Seigenthaler attended Peabody College, which is now part of Vanderbilt University, and the American Press Institute at Columbia University. He served in the US Air Force after World War II.

The other honorary degree recipient is a well-known Knoxvillian and advocate for children and advancing art and culture.

School of Music Director Jeff Pappas nominated Costa for the honorary degree, saying she was worthy of the honor “because of her extensive and varied career, not just as a musician and entertainer, but for her role as a cultural ambassador, an advocate for the arts, education, young musicians, and at-risk children at the regional and national levels.”

Costa studied at the Los Angeles Conservatory in the late 1940s. An internationally acclaimed soprano, she performed in forty-four operas and worked with many of Hollywood’s legendary entertainers, including Bing Crosby, Frank Sinatra, Dean Martin, Sammy Davis Jr., and Jack Benny.

But it was early in her career, while she was singing and doing commercials on the radio, that Walt Disney discovered Costa and cast her as Princess Aurora in the 1958 film Sleeping Beauty.

Costa’s big break in opera came in 1958, just after she finished Sleeping Beauty. She was chosen to replace an indisposed Elisabeth Schwarzkopf for a gala concert at the Hollywood Bowl. Costa went on to sing leading roles in opera houses worldwide, including the Metropolitan Opera, Covent Garden, the Royal Opera House in London, the Bolshoi Theatre, and the San Francisco Opera.

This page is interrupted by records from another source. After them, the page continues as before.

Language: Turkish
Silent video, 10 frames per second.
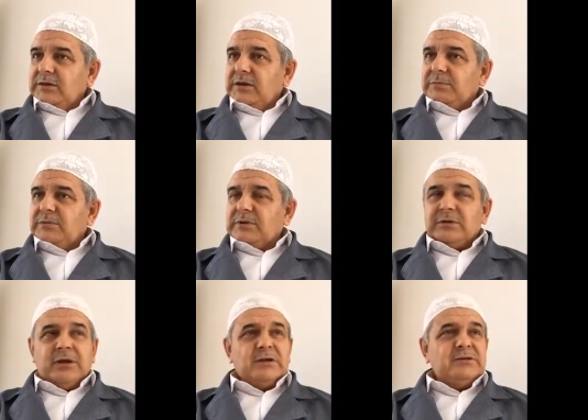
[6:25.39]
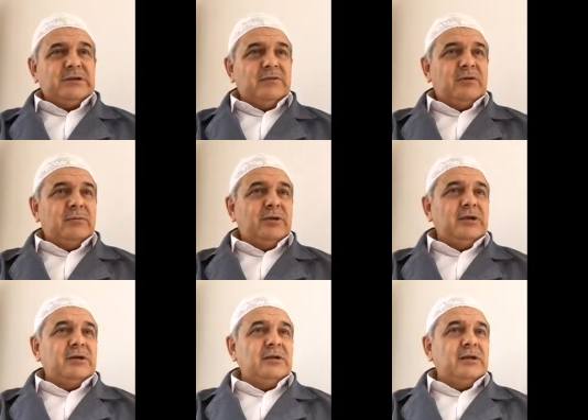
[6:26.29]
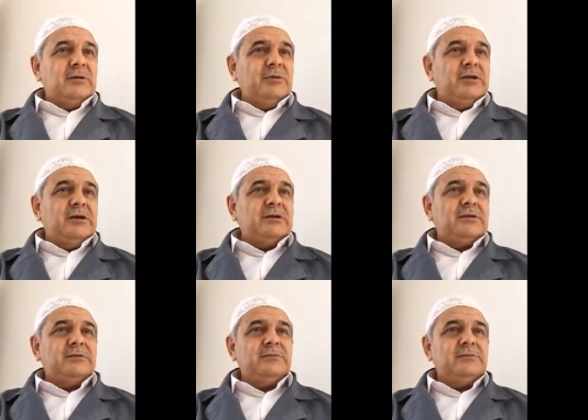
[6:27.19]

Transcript: Yaptıkları sevaba inkılap eder.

Costa—once heralded by The New York Times as “one of the most beautiful women to grace the operatic stage”—was the guest soloist at the memorial service for President John F. Kennedy at the Los Angeles Sports Arena in 1963. She also sang at the inaugural concert of the John F. Kennedy Center for the Performing Arts in 1971.

She received the Licia Albanese–Puccini Foundation’s Lifetime Achievement Award in 1989 and the Disney Legends Award in 1999, and was honored with the Metropolitan Opera Guild’s Distinguished Verdi Performance of the Twentieth Century for her 1964 Met debut as Violetta in La Traviata. She was appointed to the National Council on the Arts by President George W. Bush in 2003 and served until 2007.

Costa has traveled across the country giving motivational talks at schools and colleges. She has served as an ambassador for Childhelp, a national nonprofit organization dedicated to helping victims of child abuse and neglect.

UT Knoxville also has given honorary degrees to Howard H. Baker Jr., Dolly Parton, Al Gore, and Charles O. “Chad” Holliday.